Eine Trendwende würde eine konzertierte Aktion zur Verbesserung der Arbeitsbedingungen voraussetzen. Einer Studie der Hans-Böckler-Stiftung zufolge wären mindestens 300 000 Vollzeitkräfte zur Rückkehr in die Pflege bereit, wenn es in dieser Hinsicht sichtbare Fortschritte gäbe. Solange weite Teile des Pflegesektors jedoch in privater Hand bleiben und somit profitmaximierend wirtschaften, werden die Arbeitskräfte wohl weiterhin ausgepresst wie Zitronen.

Die Politik scheint derzeit aber drauf und dran zu sein, den Teufelskreis von schlechten Arbeitsbedingungen und Berufsflucht, die die Arbeitsbedingungen der Verbliebenen weiter verschlechtert, auf den gesamten öffentlichen Sektor auszuweiten. Angesichts des akuten Lehrermangels schlug die Kultusministerkonferenz vergangenes Jahr vor, das Stundenkontingent zu erhöhen und die Teilzeitmöglichkeiten zu beschränken. Das würde zwar eine kurzfristige Entlastung bringen, den Beruf aber noch unattraktiver machen und den Nachwuchsmangel verewigen.

Als die Angehörigen der Babyboomer-Generation ihre Berufswahl trafen, sprachen vor allem zwei Gesichtspunkte für den öffentlichen Sektor: Während der damaligen Massenarbeitslosigkeit versprach ein Beruf beim Staat oder der Kommune Arbeitsplatzsicherheit. Fernerhin war in diesem Bereich die Arbeitshetze geringer als in der Privatwirtschaft. Für diese Vorteile waren viele bereit, finanzielle Abstriche in Kauf zu nehmen.

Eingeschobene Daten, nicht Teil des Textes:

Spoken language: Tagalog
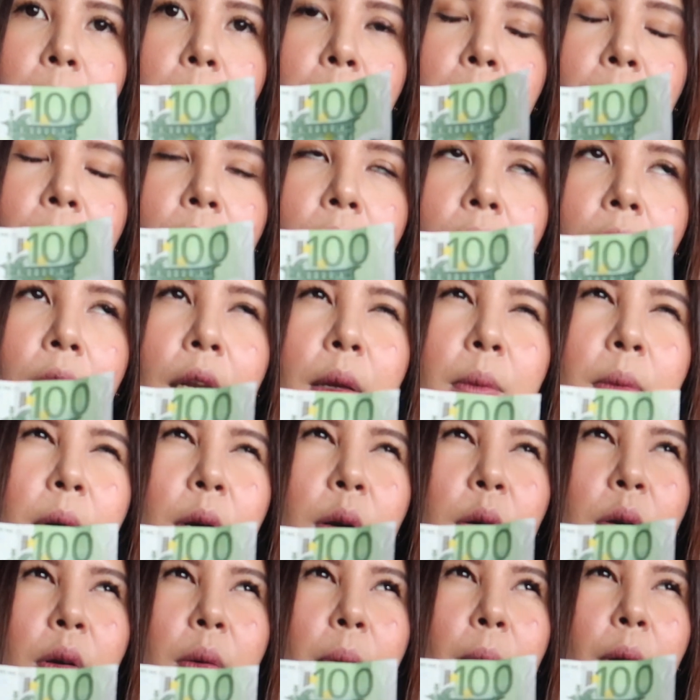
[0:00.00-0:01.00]
Pag
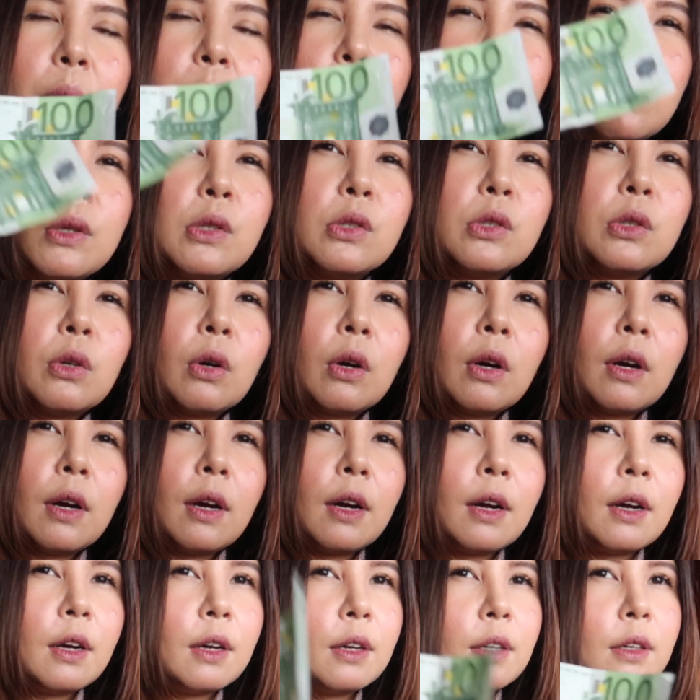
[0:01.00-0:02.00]
halimbawa, magwi-withdraw
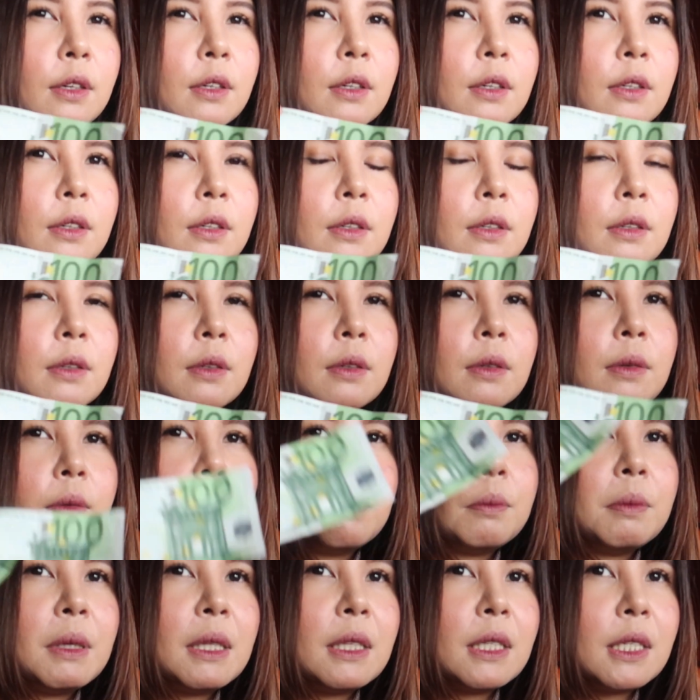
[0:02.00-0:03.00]
ka,
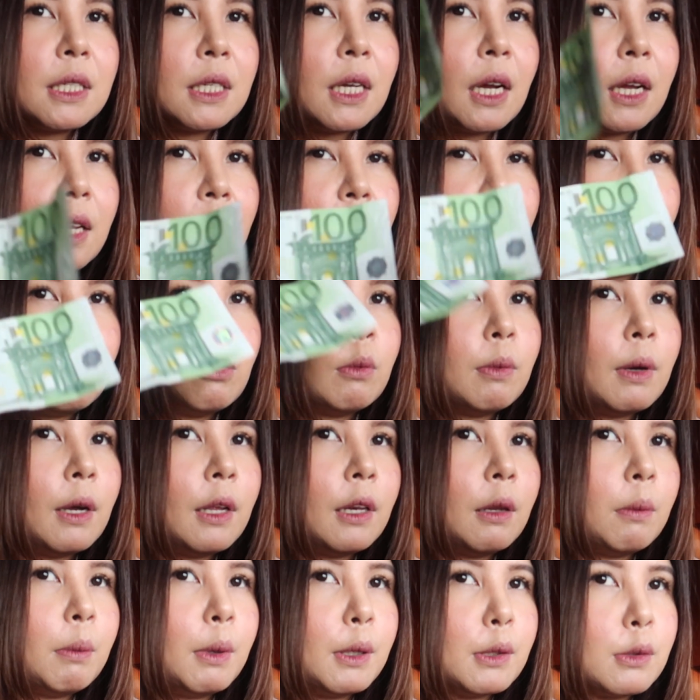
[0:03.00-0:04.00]
minsan,
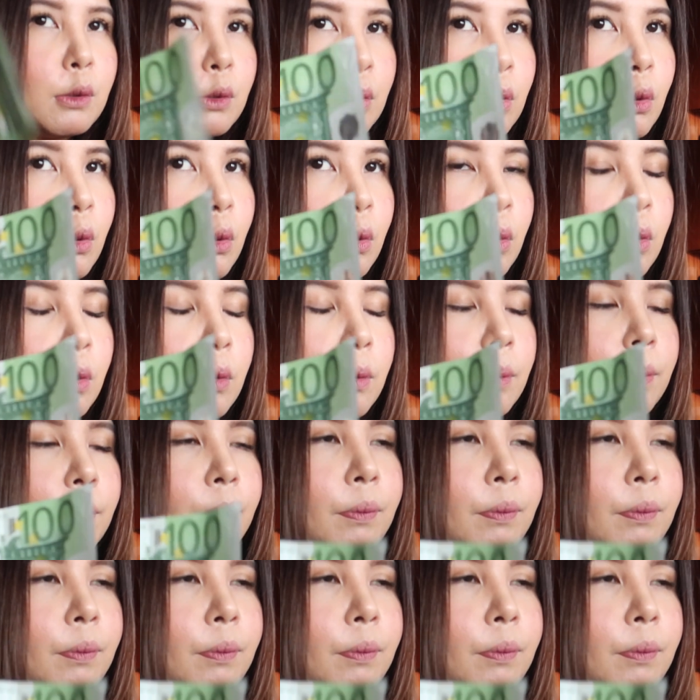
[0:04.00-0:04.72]
lumalabas to.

Für die, die heute vor der Frage der Berufswahl stehen, spielt die Angst vor Arbeitslosigkeit vorderhand kaum mehr eine Rolle und von einer geringeren Arbeitsbelastung kann immer weniger die Rede sein. Wenn die Politik ausgerechnet den öffentlichen Sektor zur No-go-Area des Arbeitsmarkts macht, dann bereitet sie ihrer Handlungsunfähigkeit den Boden.

Der Generationswechsel würde eigentlich einen Paradigmenwechsel erfordern. Es wäre hohe Zeit für eine gesellschaftliche Debatte darüber, womit Menschen ihr Leben zubringen, und dafür, mit der Verschwendung menschlicher Lebenszeit auf “bullshit jobs” (David Graeber) Schluss zu machen. Stattdessen wird versucht, die gnadenlose Übernutzung von Arbeitskraft, die schon die vergangenen Jahrzehnte kennzeichnete und aus den westlichen Gesellschaften Burn-out-Gesellschaften machte, weiterzutreiben. Die erreicht genauso ihre Grenzen wie die Übernutzung der Natur.